6º) Qualquer um pode aprender tarot
Esse é um mito do capitalismo, afinal como é possível vender um curso se o público não acreditar que a matéria é acessível? Quero ressaltar que nesse caso eu também concordo com a afirmação assim como ela foi apresentada anteriormente, qualquer um pode entender a jornada dos arcanos e relacionar ela com a própria jornada humana pela vida, tirando disso muitas lições para o seu próprio desenvolvimento, agora daí a dizer que se formou um tarólogo… Comparo com a arte do desenho, ora todos nós podemos aprender a desenhar, desde criança esse é o primeiro gesto criativo! Mas quantos de nós aprenderão a desenhar como Da Vinci, ou Picasso? Ou num comparativo mais próximo, quantos dos que desenham razoavelmente bem tem seu trabalho reconhecido, fazem exposições, vendem e vivem da sua arte?… Pois é, como qualquer outra atividade humana o tarot requer talento sim, pois sem isso teremos só intérpretes medíocres. Como um desenhista que só aprendeu a fazer o homem palito da infância e que o apresenta às pessoas arrematando com a pergunta: “Não é lindo?”
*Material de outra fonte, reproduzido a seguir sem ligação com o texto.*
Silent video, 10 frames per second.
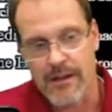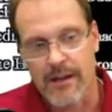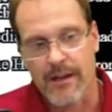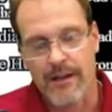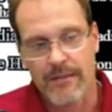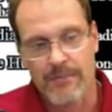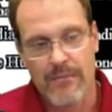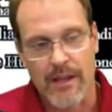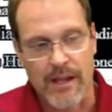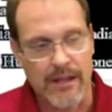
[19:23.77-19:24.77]
Uh,
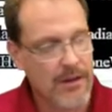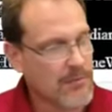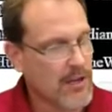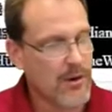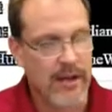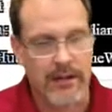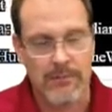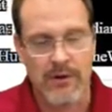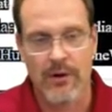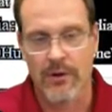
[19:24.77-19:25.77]
and I'm going to go ahead and
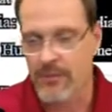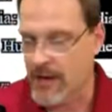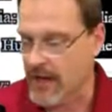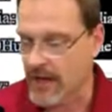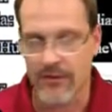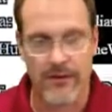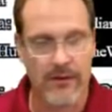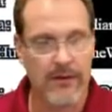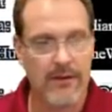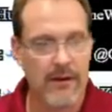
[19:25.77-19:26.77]
I'm going to go to my other.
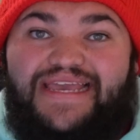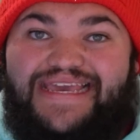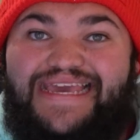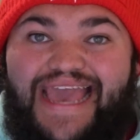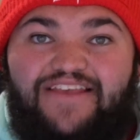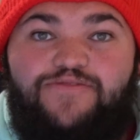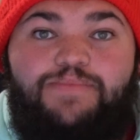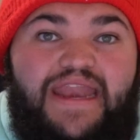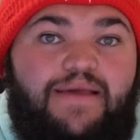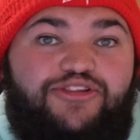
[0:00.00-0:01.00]
He has
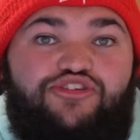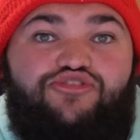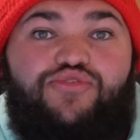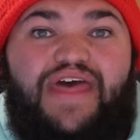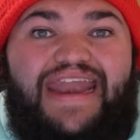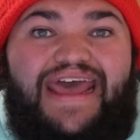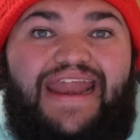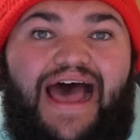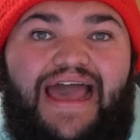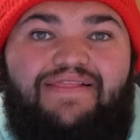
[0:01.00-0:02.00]
been able to do that
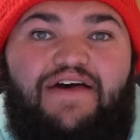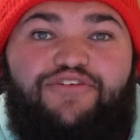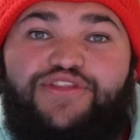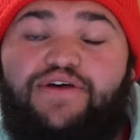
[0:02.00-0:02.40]
at a high level.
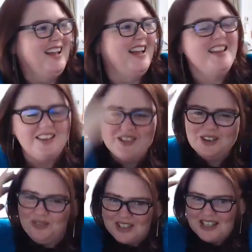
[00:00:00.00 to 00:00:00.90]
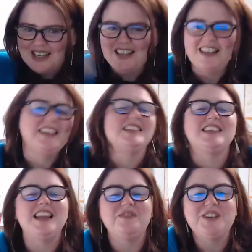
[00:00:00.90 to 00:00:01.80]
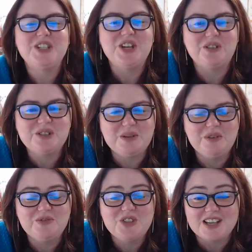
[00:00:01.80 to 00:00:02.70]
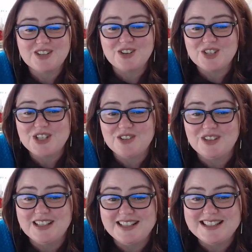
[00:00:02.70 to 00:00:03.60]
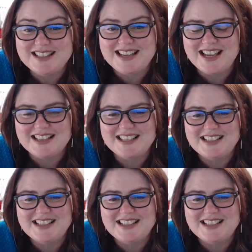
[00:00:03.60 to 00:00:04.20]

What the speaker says: You can do a picture here. Yeah, that's the lovely Cheryl. So we've just got Cheryl in and started.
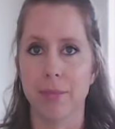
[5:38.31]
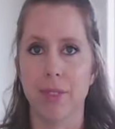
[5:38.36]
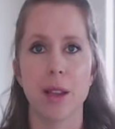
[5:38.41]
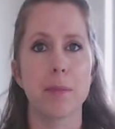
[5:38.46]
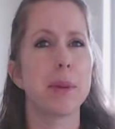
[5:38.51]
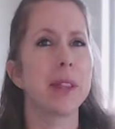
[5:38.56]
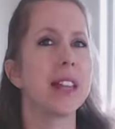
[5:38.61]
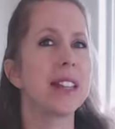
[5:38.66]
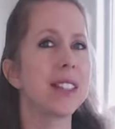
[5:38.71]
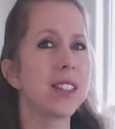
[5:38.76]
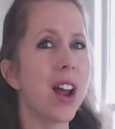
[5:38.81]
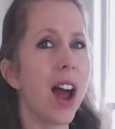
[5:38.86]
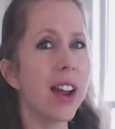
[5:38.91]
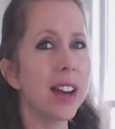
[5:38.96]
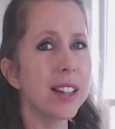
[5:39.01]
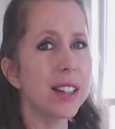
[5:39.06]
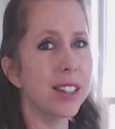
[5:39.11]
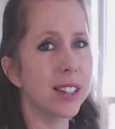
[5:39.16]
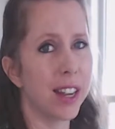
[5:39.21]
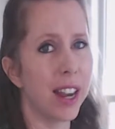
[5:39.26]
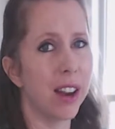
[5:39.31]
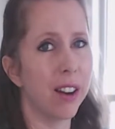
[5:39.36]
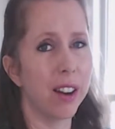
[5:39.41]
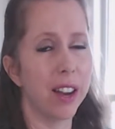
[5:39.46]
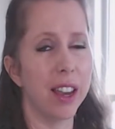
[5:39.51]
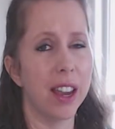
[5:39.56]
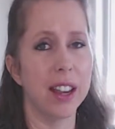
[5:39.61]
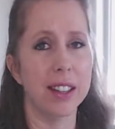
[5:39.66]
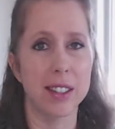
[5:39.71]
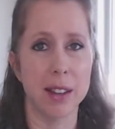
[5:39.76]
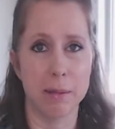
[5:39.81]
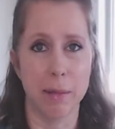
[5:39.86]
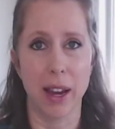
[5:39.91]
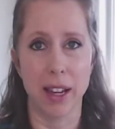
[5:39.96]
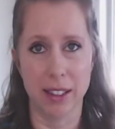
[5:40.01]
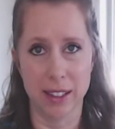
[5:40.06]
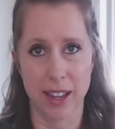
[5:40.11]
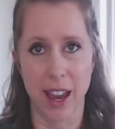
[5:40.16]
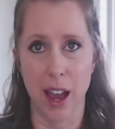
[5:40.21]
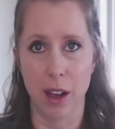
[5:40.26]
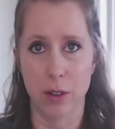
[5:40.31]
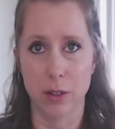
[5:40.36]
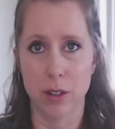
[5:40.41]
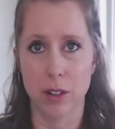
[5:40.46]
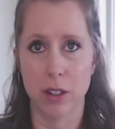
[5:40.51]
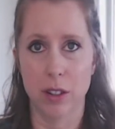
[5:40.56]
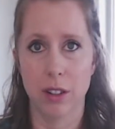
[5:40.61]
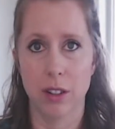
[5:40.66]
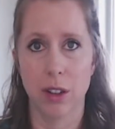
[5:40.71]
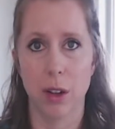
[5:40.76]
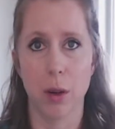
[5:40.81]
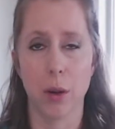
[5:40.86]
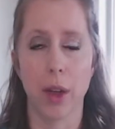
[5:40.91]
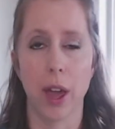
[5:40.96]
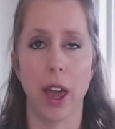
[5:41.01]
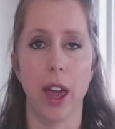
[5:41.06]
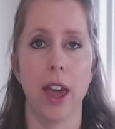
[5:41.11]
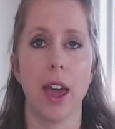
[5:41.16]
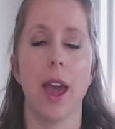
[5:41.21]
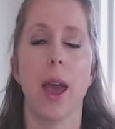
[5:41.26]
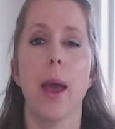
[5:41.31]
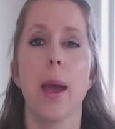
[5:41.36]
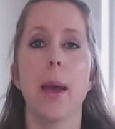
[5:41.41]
But that's not as scary as it might sound, okay?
Para os que me indagam de como saber se este é ou não o seu talento, eu digo que o único jeito é percorrer o caminho, fazer um curso, exercitar leituras e depois usar um pouco de bom senso e honestidade consigo mesmo! Aconselho a qualquer um desconfiar dos cursos de formação de tarólogos, ainda mais os rapidinhos.
7º) O método mais eficiente
Com certeza esse mito sempre será criado, tempo após tempo… É muito difícil de derrubar uma coisa dessas! Sempre haverá um autor de mais relevância que criará uma tendência, e sempre haverá seguidores para essa tendência, que divulgarão que os que não a seguem não conhecem a verdade, ou estão equivocados, ou ainda que não são tão bons assim… O único jeito é ficar sempre atento a um fato bem simples: qualquer autor, por mais aclamado que seja, só é capaz de viver a sua própria experiência e tirar o máximo dela, e nisso ele será igual a qualquer um nós! Por mais adeptos que suas ideias alcancem não significa que sejam a melhor visão e muito menos a única a ser seguida. Afinal os que não conseguem se enquadrar nessa “verdade” devem fazer o quê? Desistir do tarot? Nenhum tarot é o definitivo, nenhum método de leitura ou maneira de dispor as cartas é o mais correto ou eficiente. Há inúmeros tarots, métodos e sistemas de leituras, experimente todos até descobrir o seu.
Não se esqueça de que a maravilha do tarot é não ter um dono, fundador, ou inventor reconhecido. Muito menos uma autoridade inatacável quanto a sua aplicação oracular. E essa liberdade permite com que cada um o utilize como quer, diferentemente de outros, e todos usando o mesmo instrumento! Ninguém está livre de ser questionado ou contestado não importa o tamanho da bibliografia a que ela (ou ela) tenha se dedicado a dissecar, nem quantos museus tenha visitado. Somos todos pessoas compartilhando nossa visões interiores e transmitindo esse conhecimento cuja origem apenas em parte é humana e racional.